> [Requirement]: An exact copy of every entry is required, minus the pictures.

>>>>>

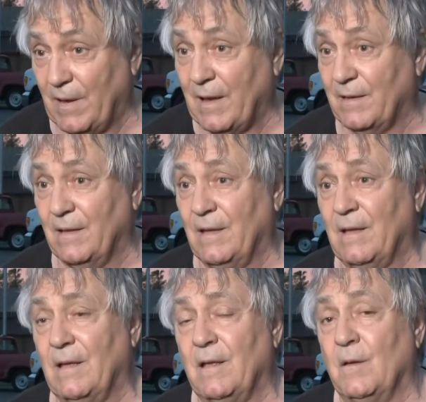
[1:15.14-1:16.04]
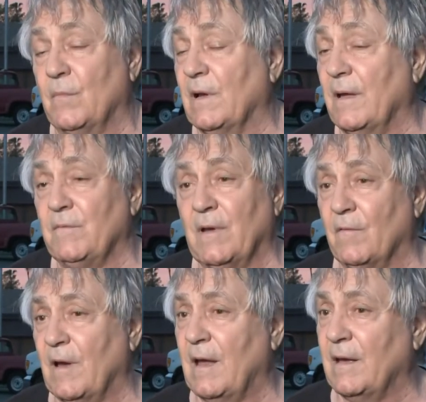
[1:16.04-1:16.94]
back, but I've
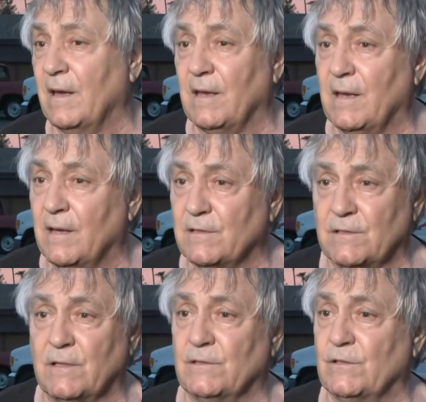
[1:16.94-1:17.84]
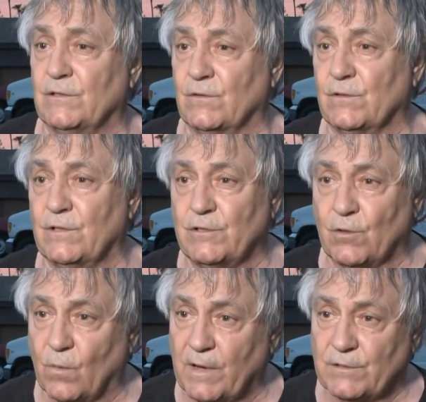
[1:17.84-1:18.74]
never had any instances or
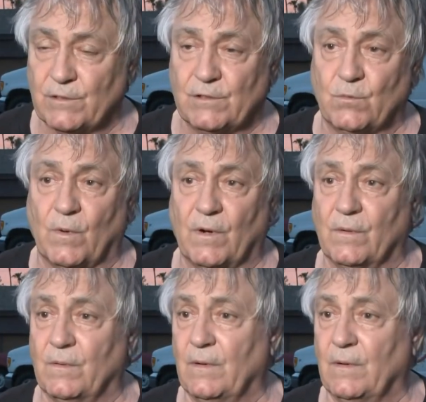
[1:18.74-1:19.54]
situations where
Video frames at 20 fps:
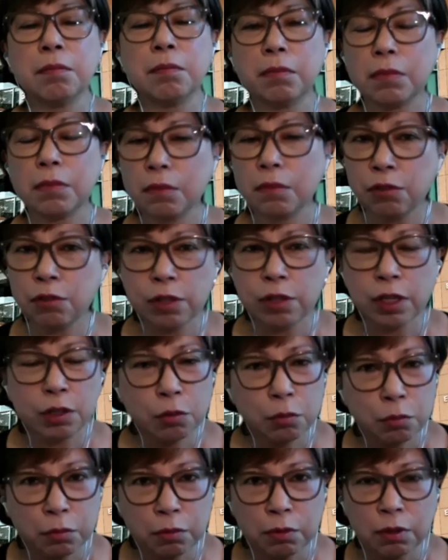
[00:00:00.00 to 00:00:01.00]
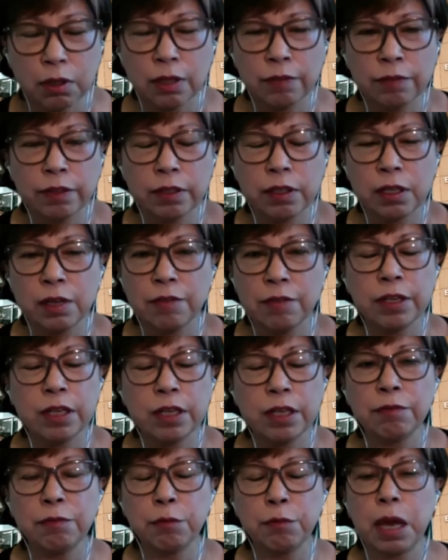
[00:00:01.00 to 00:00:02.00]
so that you, even
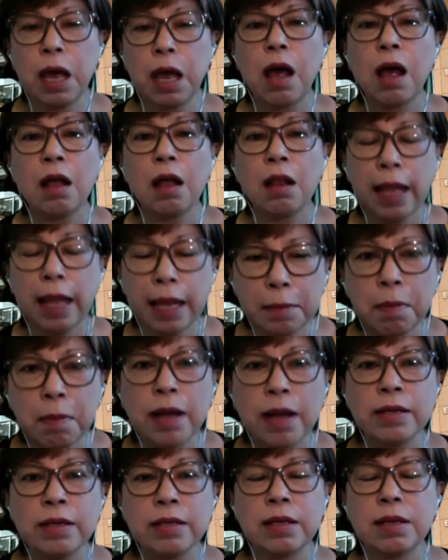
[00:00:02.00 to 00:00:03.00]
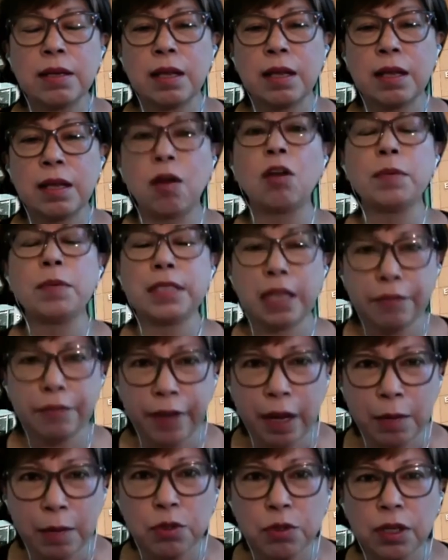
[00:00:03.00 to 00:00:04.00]
if we are like-minded economies that have
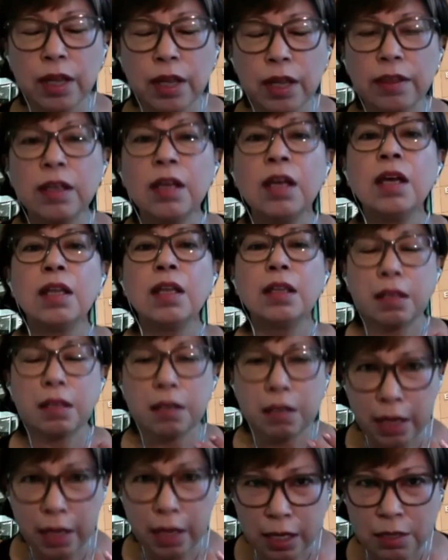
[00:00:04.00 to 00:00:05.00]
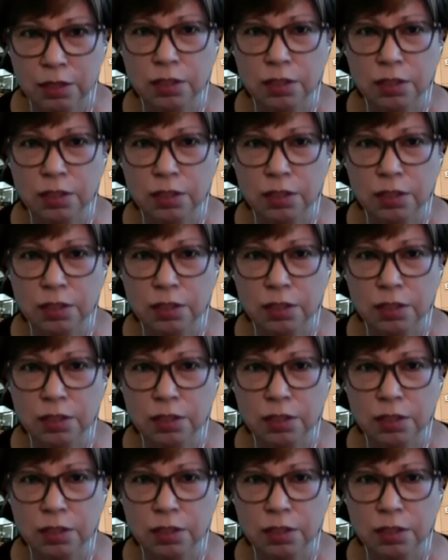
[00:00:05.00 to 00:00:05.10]
come together, that there is still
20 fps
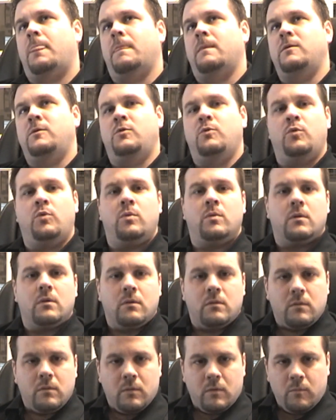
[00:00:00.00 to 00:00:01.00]
you
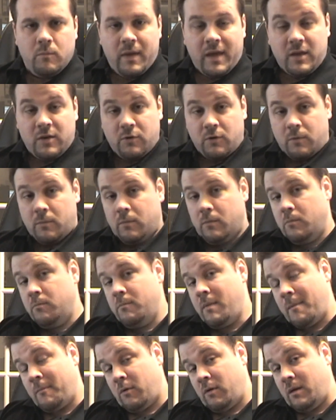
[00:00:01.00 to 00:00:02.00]
make your
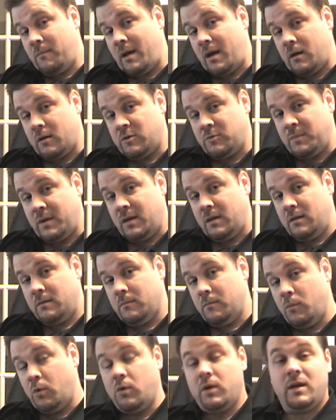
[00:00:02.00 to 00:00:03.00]
memory management
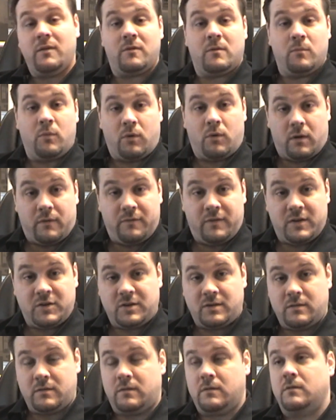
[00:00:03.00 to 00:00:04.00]
even more
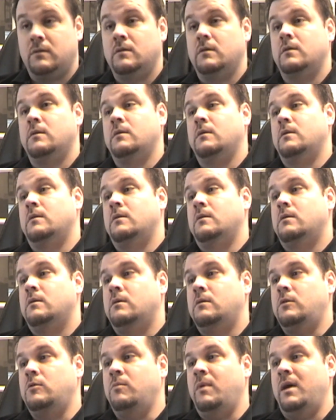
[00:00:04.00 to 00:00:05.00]
efficient,
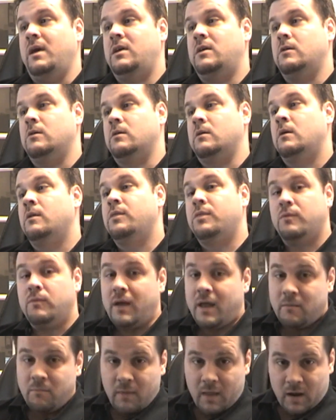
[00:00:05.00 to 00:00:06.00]
you make your
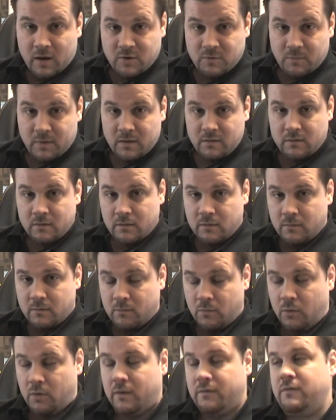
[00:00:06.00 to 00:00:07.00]
thread management
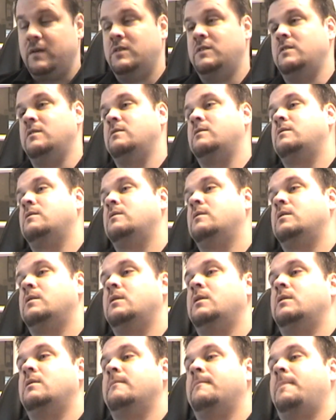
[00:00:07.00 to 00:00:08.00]
more efficient,
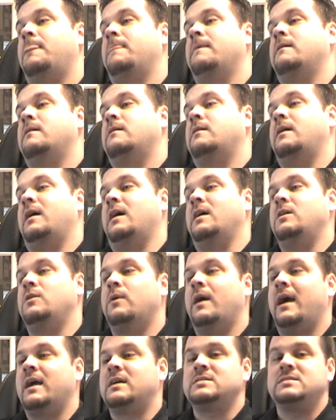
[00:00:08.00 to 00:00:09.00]
how
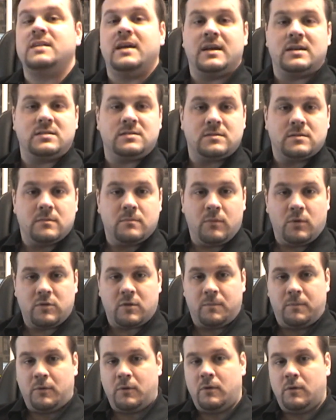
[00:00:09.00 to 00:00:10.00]
you access
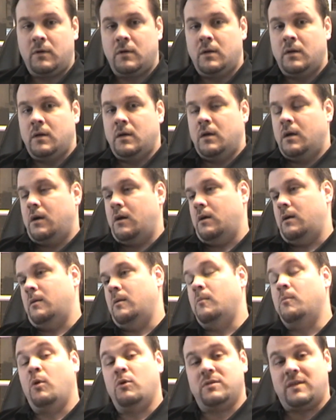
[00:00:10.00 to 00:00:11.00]
multiple
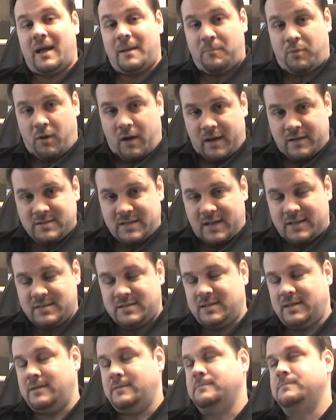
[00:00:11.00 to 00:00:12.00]
or
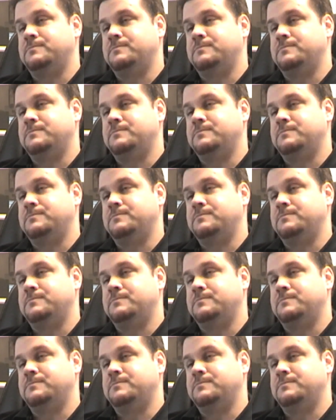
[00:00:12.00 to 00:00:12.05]
multiprocessing.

<<<<<

> [Response below]:
[1:15.14-1:16.04]
[1:16.04-1:16.94]
back, but I've
[1:16.94-1:17.84]
[1:17.84-1:18.74]
never had any instances or
[1:18.74-1:19.54]
situations where
Video frames at 20 fps:
[00:00:00.00 to 00:00:01.00]
[00:00:01.00 to 00:00:02.00]
so that you, even
[00:00:02.00 to 00:00:03.00]
[00:00:03.00 to 00:00:04.00]
if we are like-minded economies that have
[00:00:04.00 to 00:00:05.00]
[00:00:05.00 to 00:00:05.10]
come together, that there is still
20 fps
[00:00:00.00 to 00:00:01.00]
you
[00:00:01.00 to 00:00:02.00]
make your
[00:00:02.00 to 00:00:03.00]
memory management
[00:00:03.00 to 00:00:04.00]
even more
[00:00:04.00 to 00:00:05.00]
efficient,
[00:00:05.00 to 00:00:06.00]
you make your
[00:00:06.00 to 00:00:07.00]
thread management
[00:00:07.00 to 00:00:08.00]
more efficient,
[00:00:08.00 to 00:00:09.00]
how
[00:00:09.00 to 00:00:10.00]
you access
[00:00:10.00 to 00:00:11.00]
multiple
[00:00:11.00 to 00:00:12.00]
or
[00:00:12.00 to 00:00:12.05]
multiprocessing.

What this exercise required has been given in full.